### WHAT TO DO
Please retype the records below exactly as they appear, but leave out the pictures.

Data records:
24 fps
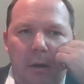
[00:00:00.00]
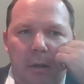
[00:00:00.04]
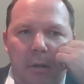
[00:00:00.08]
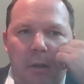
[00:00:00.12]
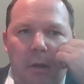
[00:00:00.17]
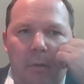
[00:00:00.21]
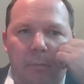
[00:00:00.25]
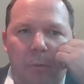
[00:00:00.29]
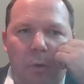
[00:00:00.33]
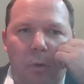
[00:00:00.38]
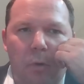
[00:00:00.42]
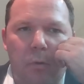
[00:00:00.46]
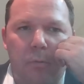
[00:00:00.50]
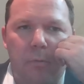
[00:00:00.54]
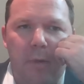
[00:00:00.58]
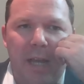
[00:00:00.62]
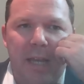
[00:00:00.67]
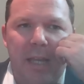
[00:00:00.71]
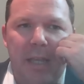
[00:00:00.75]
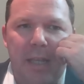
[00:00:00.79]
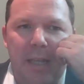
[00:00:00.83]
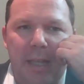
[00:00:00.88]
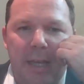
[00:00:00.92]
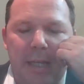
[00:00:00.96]
a lot more
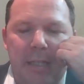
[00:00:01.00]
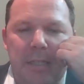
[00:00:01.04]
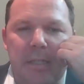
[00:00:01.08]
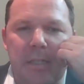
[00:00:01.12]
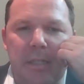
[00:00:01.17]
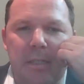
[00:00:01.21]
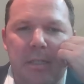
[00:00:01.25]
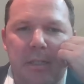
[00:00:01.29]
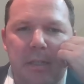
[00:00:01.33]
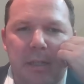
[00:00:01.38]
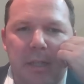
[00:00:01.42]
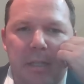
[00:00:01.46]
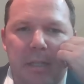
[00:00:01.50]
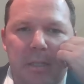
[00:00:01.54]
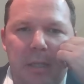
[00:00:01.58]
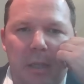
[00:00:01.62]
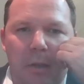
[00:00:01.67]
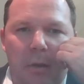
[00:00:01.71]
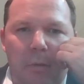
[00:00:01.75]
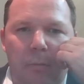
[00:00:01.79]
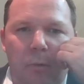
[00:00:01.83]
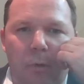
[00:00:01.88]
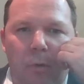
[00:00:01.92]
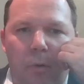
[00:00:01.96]
regulated and there's a
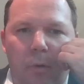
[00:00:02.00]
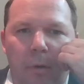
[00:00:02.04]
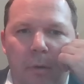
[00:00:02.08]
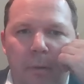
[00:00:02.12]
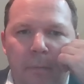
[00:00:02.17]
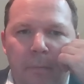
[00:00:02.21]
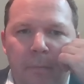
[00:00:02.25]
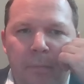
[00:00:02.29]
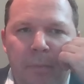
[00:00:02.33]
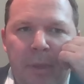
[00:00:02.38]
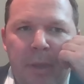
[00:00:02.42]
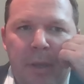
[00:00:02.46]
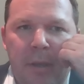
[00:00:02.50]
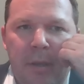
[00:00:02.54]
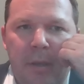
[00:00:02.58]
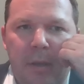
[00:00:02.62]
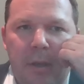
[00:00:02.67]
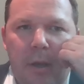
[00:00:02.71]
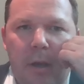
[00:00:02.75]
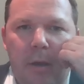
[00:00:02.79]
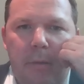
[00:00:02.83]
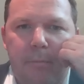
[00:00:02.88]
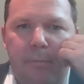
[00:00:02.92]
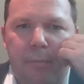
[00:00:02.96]
lot more
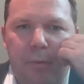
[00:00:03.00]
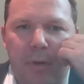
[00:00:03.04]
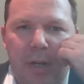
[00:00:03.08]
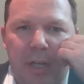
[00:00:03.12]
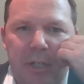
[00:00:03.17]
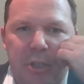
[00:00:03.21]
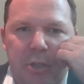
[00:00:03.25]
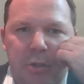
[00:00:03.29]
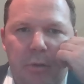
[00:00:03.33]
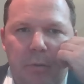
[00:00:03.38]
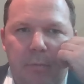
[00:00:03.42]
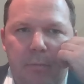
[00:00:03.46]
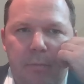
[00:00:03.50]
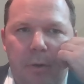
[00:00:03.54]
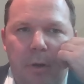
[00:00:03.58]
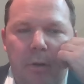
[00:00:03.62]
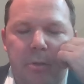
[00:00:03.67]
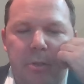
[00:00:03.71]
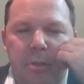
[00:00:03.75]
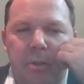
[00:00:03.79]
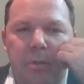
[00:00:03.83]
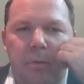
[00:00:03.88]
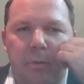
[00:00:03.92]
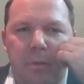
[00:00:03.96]
um, pressure and
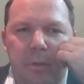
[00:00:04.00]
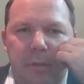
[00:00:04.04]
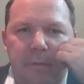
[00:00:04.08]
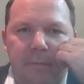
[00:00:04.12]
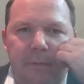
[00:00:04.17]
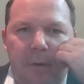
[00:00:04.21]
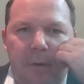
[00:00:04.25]
protocol to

### EXERCISE ANSWER
24 fps
[00:00:00.00]
[00:00:00.04]
[00:00:00.08]
[00:00:00.12]
[00:00:00.17]
[00:00:00.21]
[00:00:00.25]
[00:00:00.29]
[00:00:00.33]
[00:00:00.38]
[00:00:00.42]
[00:00:00.46]
[00:00:00.50]
[00:00:00.54]
[00:00:00.58]
[00:00:00.62]
[00:00:00.67]
[00:00:00.71]
[00:00:00.75]
[00:00:00.79]
[00:00:00.83]
[00:00:00.88]
[00:00:00.92]
[00:00:00.96]
a lot more
[00:00:01.00]
[00:00:01.04]
[00:00:01.08]
[00:00:01.12]
[00:00:01.17]
[00:00:01.21]
[00:00:01.25]
[00:00:01.29]
[00:00:01.33]
[00:00:01.38]
[00:00:01.42]
[00:00:01.46]
[00:00:01.50]
[00:00:01.54]
[00:00:01.58]
[00:00:01.62]
[00:00:01.67]
[00:00:01.71]
[00:00:01.75]
[00:00:01.79]
[00:00:01.83]
[00:00:01.88]
[00:00:01.92]
[00:00:01.96]
regulated and there's a
[00:00:02.00]
[00:00:02.04]
[00:00:02.08]
[00:00:02.12]
[00:00:02.17]
[00:00:02.21]
[00:00:02.25]
[00:00:02.29]
[00:00:02.33]
[00:00:02.38]
[00:00:02.42]
[00:00:02.46]
[00:00:02.50]
[00:00:02.54]
[00:00:02.58]
[00:00:02.62]
[00:00:02.67]
[00:00:02.71]
[00:00:02.75]
[00:00:02.79]
[00:00:02.83]
[00:00:02.88]
[00:00:02.92]
[00:00:02.96]
lot more
[00:00:03.00]
[00:00:03.04]
[00:00:03.08]
[00:00:03.12]
[00:00:03.17]
[00:00:03.21]
[00:00:03.25]
[00:00:03.29]
[00:00:03.33]
[00:00:03.38]
[00:00:03.42]
[00:00:03.46]
[00:00:03.50]
[00:00:03.54]
[00:00:03.58]
[00:00:03.62]
[00:00:03.67]
[00:00:03.71]
[00:00:03.75]
[00:00:03.79]
[00:00:03.83]
[00:00:03.88]
[00:00:03.92]
[00:00:03.96]
um, pressure and
[00:00:04.00]
[00:00:04.04]
[00:00:04.08]
[00:00:04.12]
[00:00:04.17]
[00:00:04.21]
[00:00:04.25]
protocol to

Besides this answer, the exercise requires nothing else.